With essentially only three speaking leads, Lamb feels like a chamber piece. When you combine tragedy, grief, social isolation, a sense of claustrophobia, and the importance of animals for comfort, it starts to feel a little too familiar--especially in a world post-quarantine. Though this was never the intention of the filmmakers, seeing as how the script had taken years to write, long before the pandemic to came to fruition, its relationship to humanity's current (and everlasting) struggle to think before taking action rings gruesomely true. “Lamb” never meant to be a horror film, yet one cannot help but feel horrified during the moments of contemplation that eventually lead to the glaringly obvious and macabre end that waits for the film’s characters. Like the film’s obvious inclusion in the Old MacDonald Had a Farm Cinematic Universe, “Lamb” has not chosen to be a pandemic film, it just is.
The screenplay and performances are a demonstration of the filmmakers’ expertise in emotional solicitation, initially coaxing discomfort from its opening shots, transitioning to warmth and comfort as Ada assimilates into her new family, then slowly eliciting trepidation and grief as viewers begin to realize the true horror of “Lamb.” And yes, there are some points where the movie lingers, where we may have a bit too much time to contemplate in the vast emptiness of the film’s farmhouse location, but the wave of evolving emotion that audiences go through within the course of the film is a resonant enough experience that makes the slower moments undeniably worth an investment of attention.

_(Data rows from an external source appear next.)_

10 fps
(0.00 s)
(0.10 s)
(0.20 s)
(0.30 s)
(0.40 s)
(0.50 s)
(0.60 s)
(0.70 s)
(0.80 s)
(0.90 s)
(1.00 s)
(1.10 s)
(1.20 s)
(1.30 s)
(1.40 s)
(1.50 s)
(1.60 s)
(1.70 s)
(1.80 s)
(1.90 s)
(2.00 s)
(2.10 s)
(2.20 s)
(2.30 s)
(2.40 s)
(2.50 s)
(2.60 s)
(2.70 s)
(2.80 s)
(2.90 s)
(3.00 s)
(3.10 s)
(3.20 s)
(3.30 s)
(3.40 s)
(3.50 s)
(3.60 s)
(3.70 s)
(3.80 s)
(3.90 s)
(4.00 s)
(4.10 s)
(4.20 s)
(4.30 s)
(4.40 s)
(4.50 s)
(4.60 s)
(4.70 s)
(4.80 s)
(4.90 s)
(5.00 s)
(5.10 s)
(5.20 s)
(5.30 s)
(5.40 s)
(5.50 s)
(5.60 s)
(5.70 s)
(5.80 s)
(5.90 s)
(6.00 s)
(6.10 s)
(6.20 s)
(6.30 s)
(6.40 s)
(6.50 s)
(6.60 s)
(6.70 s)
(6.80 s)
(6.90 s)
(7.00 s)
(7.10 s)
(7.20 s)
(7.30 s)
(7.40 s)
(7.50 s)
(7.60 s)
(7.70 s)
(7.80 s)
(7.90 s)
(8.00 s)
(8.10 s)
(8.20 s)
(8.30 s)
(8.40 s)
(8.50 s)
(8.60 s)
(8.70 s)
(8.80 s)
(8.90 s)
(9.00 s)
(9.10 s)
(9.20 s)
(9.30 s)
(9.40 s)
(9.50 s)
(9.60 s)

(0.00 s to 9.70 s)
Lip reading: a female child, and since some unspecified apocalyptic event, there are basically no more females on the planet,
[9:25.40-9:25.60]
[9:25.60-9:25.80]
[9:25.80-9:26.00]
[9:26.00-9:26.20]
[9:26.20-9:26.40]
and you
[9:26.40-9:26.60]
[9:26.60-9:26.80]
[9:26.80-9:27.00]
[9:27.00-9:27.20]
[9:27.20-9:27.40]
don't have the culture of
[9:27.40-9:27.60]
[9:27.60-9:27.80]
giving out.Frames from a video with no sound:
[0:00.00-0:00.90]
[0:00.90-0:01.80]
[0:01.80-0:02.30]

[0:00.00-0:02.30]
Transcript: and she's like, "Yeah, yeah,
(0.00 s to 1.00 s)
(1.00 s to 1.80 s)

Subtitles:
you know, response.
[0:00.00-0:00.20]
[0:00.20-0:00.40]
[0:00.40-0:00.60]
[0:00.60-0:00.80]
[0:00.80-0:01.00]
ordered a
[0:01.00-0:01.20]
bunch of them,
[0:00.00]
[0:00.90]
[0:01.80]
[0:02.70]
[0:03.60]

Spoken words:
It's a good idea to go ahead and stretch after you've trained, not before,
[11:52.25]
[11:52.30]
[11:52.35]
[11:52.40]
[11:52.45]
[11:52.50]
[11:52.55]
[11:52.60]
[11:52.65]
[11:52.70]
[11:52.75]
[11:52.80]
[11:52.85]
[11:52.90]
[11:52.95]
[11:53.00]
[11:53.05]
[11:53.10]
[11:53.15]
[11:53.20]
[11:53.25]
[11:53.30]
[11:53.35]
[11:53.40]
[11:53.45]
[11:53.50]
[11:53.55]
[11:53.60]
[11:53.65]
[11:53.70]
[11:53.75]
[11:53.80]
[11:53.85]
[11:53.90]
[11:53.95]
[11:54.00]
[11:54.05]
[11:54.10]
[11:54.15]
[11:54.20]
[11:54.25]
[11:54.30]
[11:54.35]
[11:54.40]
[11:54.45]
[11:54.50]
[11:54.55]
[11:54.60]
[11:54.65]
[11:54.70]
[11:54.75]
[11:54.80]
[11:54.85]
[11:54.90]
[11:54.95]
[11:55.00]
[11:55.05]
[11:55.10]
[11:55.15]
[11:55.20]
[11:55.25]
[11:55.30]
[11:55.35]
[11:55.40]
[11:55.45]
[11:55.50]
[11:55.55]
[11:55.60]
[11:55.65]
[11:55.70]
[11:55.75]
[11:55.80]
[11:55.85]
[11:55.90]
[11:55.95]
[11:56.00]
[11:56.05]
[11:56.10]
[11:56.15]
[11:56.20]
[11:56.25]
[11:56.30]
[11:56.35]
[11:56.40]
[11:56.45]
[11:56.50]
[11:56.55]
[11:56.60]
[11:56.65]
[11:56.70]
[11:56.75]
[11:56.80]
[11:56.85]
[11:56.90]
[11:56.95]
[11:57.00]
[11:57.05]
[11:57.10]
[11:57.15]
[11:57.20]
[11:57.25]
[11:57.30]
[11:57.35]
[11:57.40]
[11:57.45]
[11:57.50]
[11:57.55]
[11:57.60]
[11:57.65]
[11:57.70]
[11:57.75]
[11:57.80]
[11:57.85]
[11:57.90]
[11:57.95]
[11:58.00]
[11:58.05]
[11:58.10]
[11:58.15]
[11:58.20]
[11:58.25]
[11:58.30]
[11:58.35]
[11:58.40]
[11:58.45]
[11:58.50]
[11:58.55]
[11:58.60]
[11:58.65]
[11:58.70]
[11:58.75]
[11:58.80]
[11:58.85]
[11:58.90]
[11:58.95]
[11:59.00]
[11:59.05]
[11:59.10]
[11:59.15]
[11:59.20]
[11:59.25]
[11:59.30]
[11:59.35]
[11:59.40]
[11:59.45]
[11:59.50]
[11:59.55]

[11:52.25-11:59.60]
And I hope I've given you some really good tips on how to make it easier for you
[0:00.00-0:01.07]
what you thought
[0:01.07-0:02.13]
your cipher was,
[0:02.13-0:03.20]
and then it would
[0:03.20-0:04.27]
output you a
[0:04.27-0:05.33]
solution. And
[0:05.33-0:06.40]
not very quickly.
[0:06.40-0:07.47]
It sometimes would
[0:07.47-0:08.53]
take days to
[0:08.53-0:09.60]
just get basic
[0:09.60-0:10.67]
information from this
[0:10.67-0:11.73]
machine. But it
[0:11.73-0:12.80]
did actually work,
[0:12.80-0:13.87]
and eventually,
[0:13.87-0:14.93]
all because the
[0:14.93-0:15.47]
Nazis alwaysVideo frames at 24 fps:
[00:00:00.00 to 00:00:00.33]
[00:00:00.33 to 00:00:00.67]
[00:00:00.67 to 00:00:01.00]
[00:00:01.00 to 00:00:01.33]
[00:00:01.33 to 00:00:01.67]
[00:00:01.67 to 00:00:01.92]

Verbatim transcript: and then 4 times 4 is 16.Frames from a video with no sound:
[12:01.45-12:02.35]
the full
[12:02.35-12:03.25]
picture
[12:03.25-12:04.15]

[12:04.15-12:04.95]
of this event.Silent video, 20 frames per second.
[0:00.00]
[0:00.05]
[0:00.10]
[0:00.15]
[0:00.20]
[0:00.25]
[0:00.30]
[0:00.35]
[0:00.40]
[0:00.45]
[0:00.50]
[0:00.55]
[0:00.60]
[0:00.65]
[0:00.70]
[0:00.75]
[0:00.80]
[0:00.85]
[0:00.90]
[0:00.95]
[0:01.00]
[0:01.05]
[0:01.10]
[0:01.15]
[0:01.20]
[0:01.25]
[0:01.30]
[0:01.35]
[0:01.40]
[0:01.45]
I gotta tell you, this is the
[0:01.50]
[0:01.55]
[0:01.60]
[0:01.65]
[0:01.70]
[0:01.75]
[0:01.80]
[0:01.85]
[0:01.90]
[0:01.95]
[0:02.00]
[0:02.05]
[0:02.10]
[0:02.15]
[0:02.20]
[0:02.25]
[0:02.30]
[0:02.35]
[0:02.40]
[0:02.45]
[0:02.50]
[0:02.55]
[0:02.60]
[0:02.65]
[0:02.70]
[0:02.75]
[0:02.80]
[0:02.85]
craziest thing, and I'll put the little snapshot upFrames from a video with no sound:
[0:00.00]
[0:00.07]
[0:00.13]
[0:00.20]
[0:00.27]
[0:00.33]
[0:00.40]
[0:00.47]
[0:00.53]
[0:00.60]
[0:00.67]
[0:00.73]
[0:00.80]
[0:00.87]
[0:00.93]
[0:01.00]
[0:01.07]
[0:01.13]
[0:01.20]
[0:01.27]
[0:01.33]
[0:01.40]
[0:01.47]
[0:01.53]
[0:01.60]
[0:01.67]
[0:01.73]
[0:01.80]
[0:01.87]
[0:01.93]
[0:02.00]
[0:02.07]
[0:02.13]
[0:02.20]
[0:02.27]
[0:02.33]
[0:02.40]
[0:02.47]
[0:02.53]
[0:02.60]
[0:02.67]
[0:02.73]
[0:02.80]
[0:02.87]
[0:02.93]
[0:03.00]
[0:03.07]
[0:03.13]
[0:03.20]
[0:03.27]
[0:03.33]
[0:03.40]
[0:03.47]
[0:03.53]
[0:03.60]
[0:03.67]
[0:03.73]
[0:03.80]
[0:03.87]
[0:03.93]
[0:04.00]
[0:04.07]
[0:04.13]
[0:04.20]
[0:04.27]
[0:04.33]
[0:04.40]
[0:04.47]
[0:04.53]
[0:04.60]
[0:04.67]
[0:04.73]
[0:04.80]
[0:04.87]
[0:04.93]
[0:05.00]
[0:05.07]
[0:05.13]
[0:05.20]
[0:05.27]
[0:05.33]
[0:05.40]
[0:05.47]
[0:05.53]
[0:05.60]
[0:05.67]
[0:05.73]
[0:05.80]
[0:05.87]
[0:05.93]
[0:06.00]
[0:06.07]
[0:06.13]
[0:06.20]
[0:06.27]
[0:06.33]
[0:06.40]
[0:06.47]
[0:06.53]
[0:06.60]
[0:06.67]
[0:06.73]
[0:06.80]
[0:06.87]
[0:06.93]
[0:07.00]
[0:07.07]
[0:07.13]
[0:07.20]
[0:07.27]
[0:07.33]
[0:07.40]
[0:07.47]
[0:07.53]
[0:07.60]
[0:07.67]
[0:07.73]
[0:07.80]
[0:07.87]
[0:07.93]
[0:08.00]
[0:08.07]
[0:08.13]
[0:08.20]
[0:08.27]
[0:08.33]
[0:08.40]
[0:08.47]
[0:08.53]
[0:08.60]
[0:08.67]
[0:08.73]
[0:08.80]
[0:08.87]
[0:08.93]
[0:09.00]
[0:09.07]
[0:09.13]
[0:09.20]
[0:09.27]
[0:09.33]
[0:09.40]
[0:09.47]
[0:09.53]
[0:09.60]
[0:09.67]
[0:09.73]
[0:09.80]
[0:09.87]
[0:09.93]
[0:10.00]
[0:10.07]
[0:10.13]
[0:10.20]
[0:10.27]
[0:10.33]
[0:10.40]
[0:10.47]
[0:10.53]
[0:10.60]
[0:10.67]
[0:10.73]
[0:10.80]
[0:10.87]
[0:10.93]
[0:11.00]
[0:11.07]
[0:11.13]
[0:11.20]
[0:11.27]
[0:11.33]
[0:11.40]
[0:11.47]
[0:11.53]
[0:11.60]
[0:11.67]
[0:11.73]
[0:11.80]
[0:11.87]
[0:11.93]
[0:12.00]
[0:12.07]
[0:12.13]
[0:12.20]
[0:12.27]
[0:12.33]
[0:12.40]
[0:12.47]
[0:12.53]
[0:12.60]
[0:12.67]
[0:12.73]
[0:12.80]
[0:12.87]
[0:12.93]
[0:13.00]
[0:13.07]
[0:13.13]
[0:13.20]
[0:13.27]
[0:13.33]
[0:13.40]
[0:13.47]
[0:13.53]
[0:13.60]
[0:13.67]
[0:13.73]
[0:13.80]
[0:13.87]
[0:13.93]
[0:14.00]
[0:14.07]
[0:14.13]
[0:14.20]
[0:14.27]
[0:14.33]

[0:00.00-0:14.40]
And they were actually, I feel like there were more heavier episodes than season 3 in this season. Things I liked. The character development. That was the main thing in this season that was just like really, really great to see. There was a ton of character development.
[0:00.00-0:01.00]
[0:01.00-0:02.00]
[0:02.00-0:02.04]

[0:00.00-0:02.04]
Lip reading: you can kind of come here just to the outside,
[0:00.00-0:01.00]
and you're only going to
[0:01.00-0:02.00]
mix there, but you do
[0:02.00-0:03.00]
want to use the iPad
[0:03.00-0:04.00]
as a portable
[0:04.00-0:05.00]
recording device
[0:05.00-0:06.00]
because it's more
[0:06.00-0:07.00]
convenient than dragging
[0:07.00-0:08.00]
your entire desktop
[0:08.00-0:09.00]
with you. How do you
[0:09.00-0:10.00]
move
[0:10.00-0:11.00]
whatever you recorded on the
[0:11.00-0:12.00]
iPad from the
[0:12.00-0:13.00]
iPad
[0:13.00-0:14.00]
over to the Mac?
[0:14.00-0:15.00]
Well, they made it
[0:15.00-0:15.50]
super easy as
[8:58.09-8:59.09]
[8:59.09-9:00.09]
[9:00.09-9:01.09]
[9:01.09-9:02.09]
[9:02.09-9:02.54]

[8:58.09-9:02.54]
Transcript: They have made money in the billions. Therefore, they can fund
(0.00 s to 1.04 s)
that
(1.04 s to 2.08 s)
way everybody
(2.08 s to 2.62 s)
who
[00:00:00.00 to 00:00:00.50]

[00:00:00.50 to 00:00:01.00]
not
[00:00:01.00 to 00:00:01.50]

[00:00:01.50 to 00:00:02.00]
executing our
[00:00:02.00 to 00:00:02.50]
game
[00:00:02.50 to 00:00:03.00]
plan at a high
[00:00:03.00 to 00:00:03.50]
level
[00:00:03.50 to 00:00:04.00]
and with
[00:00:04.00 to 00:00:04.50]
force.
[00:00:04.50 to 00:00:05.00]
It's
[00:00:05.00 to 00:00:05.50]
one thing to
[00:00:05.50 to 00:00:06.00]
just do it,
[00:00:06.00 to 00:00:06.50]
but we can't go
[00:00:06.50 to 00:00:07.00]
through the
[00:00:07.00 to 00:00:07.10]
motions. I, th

Complexities aside, at the end of the day, it’s very simple: we’re watching a story revolving around a part-CGI, part-practical lamb-child waving its arms around and bleating. The sheer fact that a film with a fantastical premise such as this is able to encapsulate a wonderfully terrifying human experience and make one feel anything toward a sheep-human baby is filmmaking taken to another level. And if we as the human race must shoehorn “Lamb” into the internet’s indie farm animal universe, so be it, but know that individually the film gives onlookers an experience to not only chew on in the moment, but keep them fed for weeks after.